Natureza é travessia

Ela é designer, filósofa e se dedica aos estudos da biomimética, uma ciência que busca aprender estratégias e soluções com a natureza, para então trazer esse conhecimento para as diversas áreas da vida. Carol me contou que estabelecer um contato com a natureza é criar uma proximidade maior com a gente mesma. Isso porque, se olharmos mais de perto, vamos compreender que tudo está em sintonia, uma vez que não só as árvores e plantas fazem parte do meio ambiente, mas tudo que vive, respira, se move, inclusive nós mesmos. A todo tempo podemos aprender com a natureza e tornar o dia a dia mais leve, percebendo que nada acontece por acaso: tudo tem um fundamento, um porquê. E todas as soluções estão disponíveis para nós, só precisamos aprender a percebê-las. “Ela nos ensina que até mesmo uma folha que cai de uma árvore tem um motivo”, completou.

Se levamos esse aprendizado para a nossa vida, vamos entender também que, algumas vezes, aceitar o ciclo natural das coisas é a melhor forma de seguirmos em frente, sem tantas travas ou reclamações. Muitas vezes, durante a caminhada, não vamos compreender de imediato a razão de um determinado acontecimento que de repente nos surpreende. Mas, quando o acolhemos, percebemos que, assim como as folhas que caem das árvores, os obstáculos que surgem em nossa vida carregam aprendizados e sentidos. “A natureza nos mostra também que não é nunca só sobre resultados, mas sim sobre a travessia”, observou Carol.

Aprendizados diários

Para absorver esses pequenos, mas tão valiosos ensinamentos que a natureza nos traz e que nos relacionam à nossa verdadeira essência, é preciso ter olhos atentos e coração disposto para estabelecer uma reconexão entre nós e o meio ambiente. “A maneira mais fácil de aprendermos com a natureza é lembrar primeiro por que ela faz o que faz. Na biomimética, temos aquela máxima de que a vida cria condições que propiciam vida. Todo ser vivo está sempre evoluindo”, lembrou Carol.

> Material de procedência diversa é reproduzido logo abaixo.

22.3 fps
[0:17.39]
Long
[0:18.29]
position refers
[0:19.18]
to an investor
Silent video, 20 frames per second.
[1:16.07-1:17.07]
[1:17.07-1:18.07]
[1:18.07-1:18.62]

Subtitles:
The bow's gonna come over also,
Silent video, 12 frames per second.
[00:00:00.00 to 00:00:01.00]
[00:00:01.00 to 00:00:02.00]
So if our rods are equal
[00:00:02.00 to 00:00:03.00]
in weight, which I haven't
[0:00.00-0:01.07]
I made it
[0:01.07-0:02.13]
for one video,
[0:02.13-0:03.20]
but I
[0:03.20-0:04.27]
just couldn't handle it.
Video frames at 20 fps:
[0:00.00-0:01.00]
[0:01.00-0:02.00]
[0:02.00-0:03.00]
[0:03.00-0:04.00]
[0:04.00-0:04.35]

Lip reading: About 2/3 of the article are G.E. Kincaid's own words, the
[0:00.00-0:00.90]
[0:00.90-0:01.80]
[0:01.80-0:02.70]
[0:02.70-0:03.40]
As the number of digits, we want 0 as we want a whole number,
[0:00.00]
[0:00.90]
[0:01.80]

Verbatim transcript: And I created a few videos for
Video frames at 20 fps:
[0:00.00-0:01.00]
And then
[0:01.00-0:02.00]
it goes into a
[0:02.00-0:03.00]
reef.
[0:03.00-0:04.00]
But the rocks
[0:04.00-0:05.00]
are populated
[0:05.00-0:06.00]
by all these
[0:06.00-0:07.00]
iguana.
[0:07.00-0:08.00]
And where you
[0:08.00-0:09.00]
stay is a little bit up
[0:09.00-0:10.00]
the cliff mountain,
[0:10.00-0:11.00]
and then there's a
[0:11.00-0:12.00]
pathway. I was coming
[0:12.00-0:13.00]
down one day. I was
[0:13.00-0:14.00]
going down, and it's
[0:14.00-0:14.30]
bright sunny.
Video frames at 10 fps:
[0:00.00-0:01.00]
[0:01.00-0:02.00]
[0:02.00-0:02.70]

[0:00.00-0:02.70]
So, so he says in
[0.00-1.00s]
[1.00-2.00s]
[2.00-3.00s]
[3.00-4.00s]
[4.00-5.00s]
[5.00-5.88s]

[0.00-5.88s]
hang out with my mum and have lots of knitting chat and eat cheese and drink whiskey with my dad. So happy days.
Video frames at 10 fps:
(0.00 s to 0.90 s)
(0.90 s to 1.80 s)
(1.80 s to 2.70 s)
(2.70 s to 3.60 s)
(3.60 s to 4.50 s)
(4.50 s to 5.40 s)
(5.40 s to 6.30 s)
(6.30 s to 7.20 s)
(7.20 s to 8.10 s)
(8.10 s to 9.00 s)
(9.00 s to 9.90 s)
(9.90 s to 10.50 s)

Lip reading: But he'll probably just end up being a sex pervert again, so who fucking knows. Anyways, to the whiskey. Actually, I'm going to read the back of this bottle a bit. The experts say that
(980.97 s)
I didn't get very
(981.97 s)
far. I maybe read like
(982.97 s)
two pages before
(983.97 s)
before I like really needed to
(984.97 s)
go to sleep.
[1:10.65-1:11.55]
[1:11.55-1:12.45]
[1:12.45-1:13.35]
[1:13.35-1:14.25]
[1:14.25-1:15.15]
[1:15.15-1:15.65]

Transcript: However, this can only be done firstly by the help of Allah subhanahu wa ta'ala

Esse processo de compreensão muitas vezes consiste em uma tarefa delicada de observar tudo o que nos cerca: as árvores da rua em que moramos também têm histórias a contar e se comunicam umas com as outras; os raios de sol, que nos aquecem no inverno, fornecem luz, vitamina e calor necessários ao nosso corpo; as flores, que nascem no tempo certo em cada jardim, servem de alimento para insetos responsáveis pelo equilíbrio da flora. E assim por diante.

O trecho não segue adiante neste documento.